> **Data for this exercise**
================
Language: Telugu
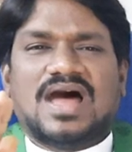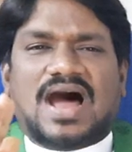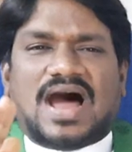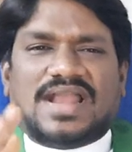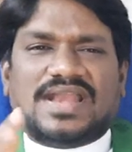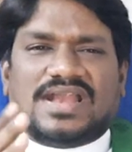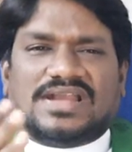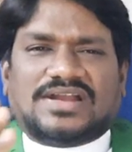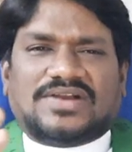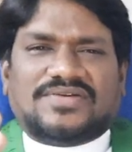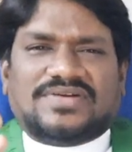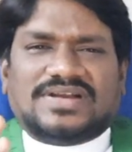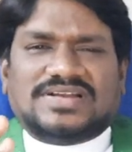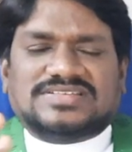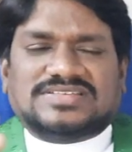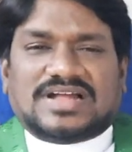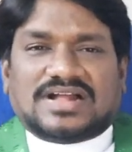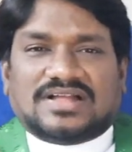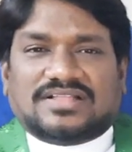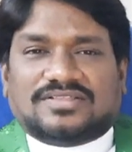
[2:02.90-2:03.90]
అనేటటువంటి
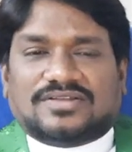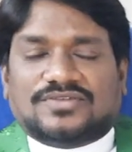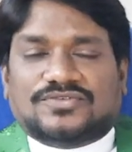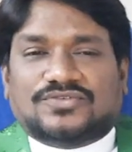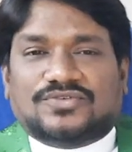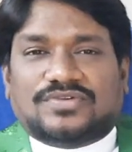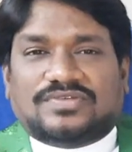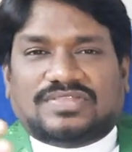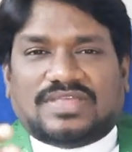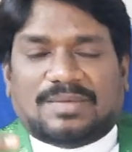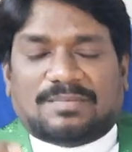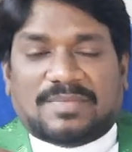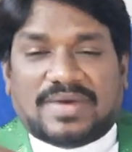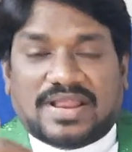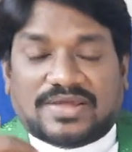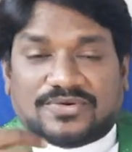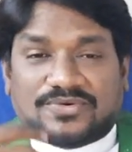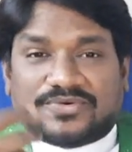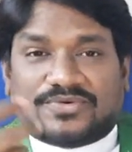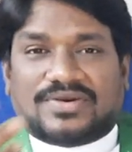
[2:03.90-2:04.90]
సంగతులు చూస్తే
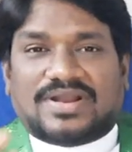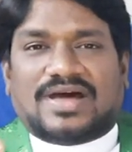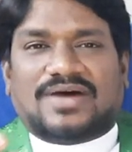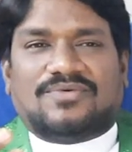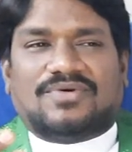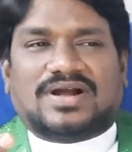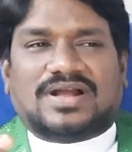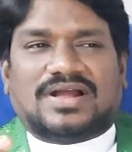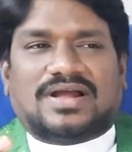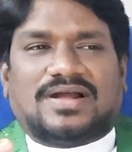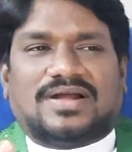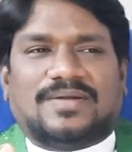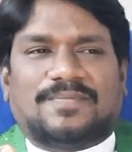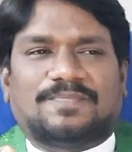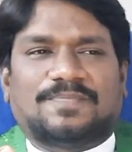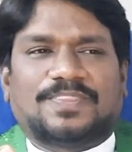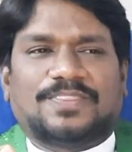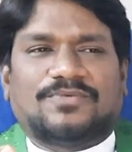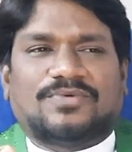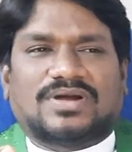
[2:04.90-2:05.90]
మనకు కూడా ఒక
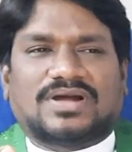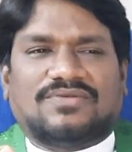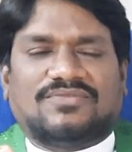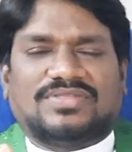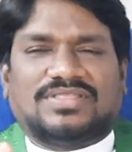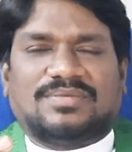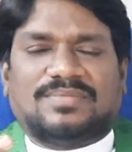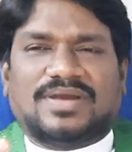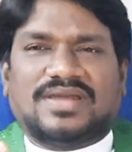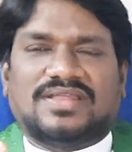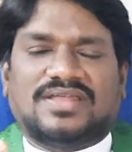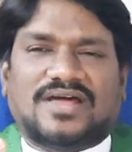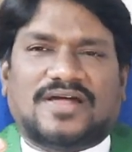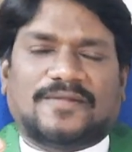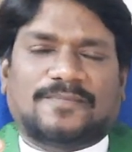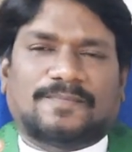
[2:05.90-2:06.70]
ఒక విధమైన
================
> **About this task**
Would you print the listing above in full, exactly, but with no pictures?

> **Result for this task**
Language: Telugu
[2:02.90-2:03.90]
అనేటటువంటి
[2:03.90-2:04.90]
సంగతులు చూస్తే
[2:04.90-2:05.90]
మనకు కూడా ఒక
[2:05.90-2:06.70]
ఒక విధమైన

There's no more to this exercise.